↓

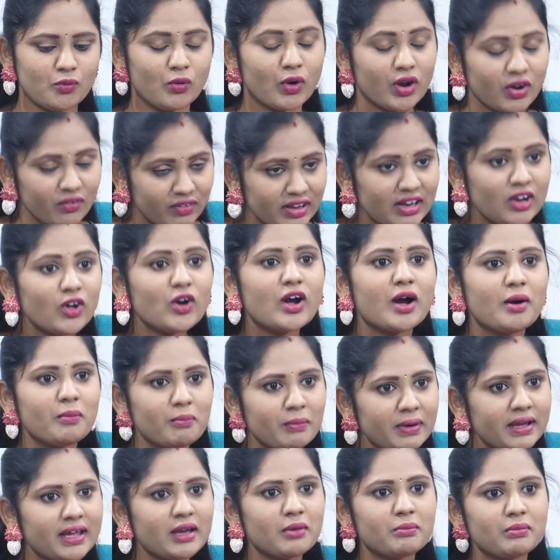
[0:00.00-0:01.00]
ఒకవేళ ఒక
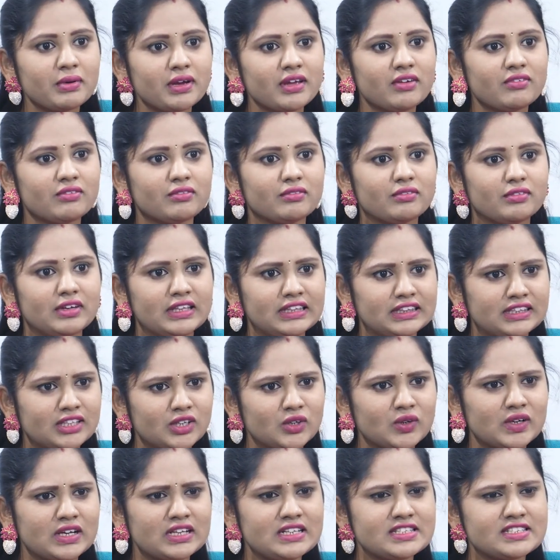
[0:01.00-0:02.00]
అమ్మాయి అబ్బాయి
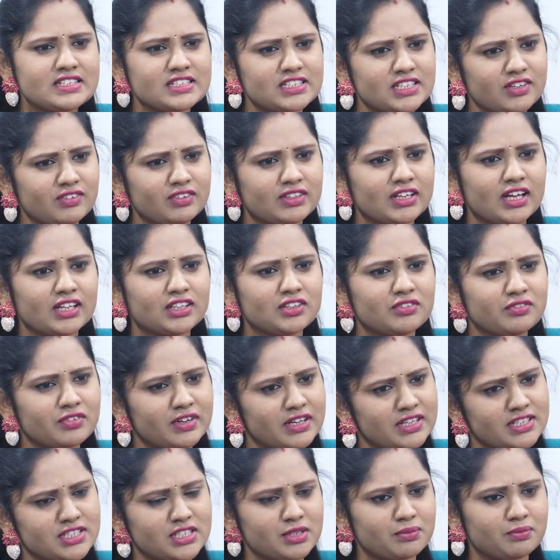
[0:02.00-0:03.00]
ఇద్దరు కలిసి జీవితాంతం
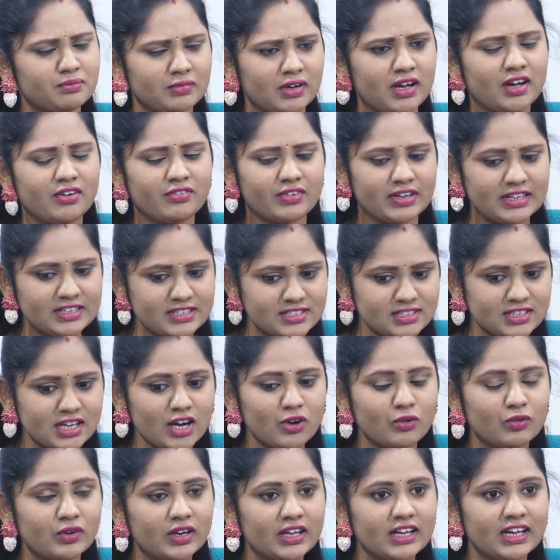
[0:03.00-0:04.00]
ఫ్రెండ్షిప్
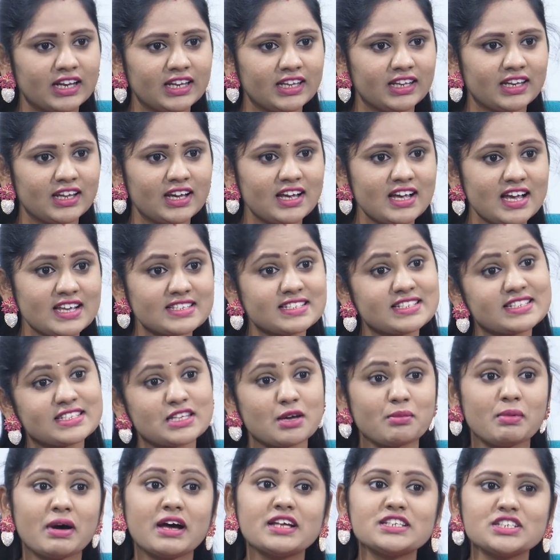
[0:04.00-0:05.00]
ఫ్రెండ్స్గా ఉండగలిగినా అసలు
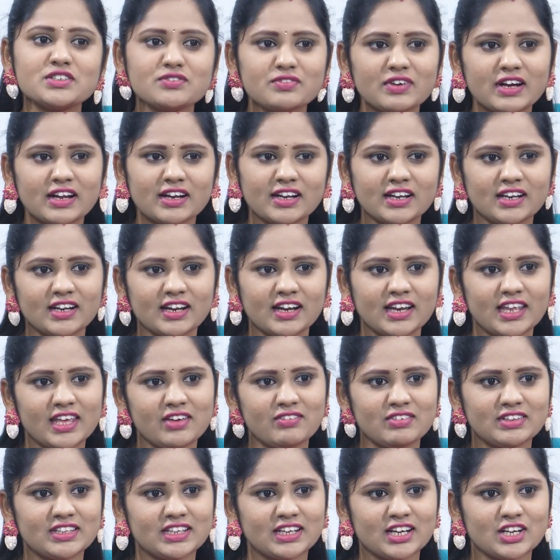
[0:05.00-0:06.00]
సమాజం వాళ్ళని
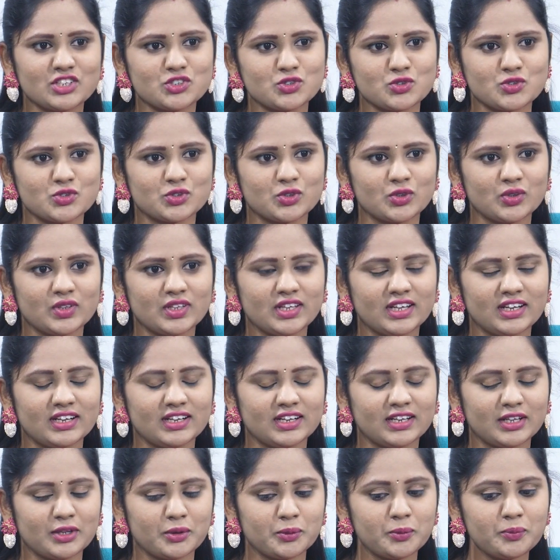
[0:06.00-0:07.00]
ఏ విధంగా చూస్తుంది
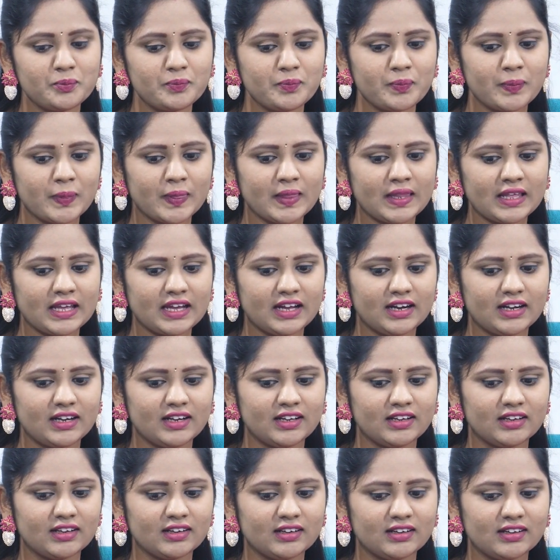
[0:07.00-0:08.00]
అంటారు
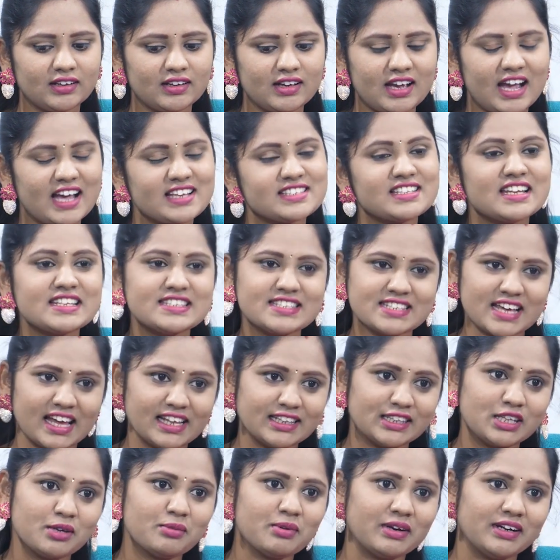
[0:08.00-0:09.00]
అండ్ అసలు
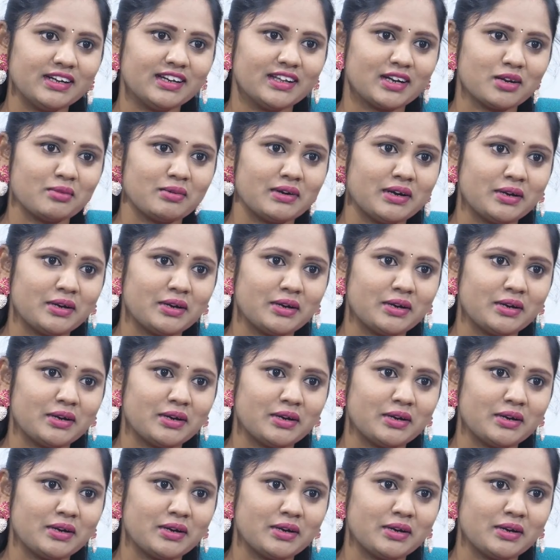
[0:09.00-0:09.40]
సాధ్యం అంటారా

↑

> WHAT YOU ARE ASKED TO DO
Write the records out again exactly; none of the pictures belong in the copy.

> REPLY
[0:00.00-0:01.00]
ఒకవేళ ఒక
[0:01.00-0:02.00]
అమ్మాయి అబ్బాయి
[0:02.00-0:03.00]
ఇద్దరు కలిసి జీవితాంతం
[0:03.00-0:04.00]
ఫ్రెండ్షిప్
[0:04.00-0:05.00]
ఫ్రెండ్స్గా ఉండగలిగినా అసలు
[0:05.00-0:06.00]
సమాజం వాళ్ళని
[0:06.00-0:07.00]
ఏ విధంగా చూస్తుంది
[0:07.00-0:08.00]
అంటారు
[0:08.00-0:09.00]
అండ్ అసలు
[0:09.00-0:09.40]
సాధ్యం అంటారా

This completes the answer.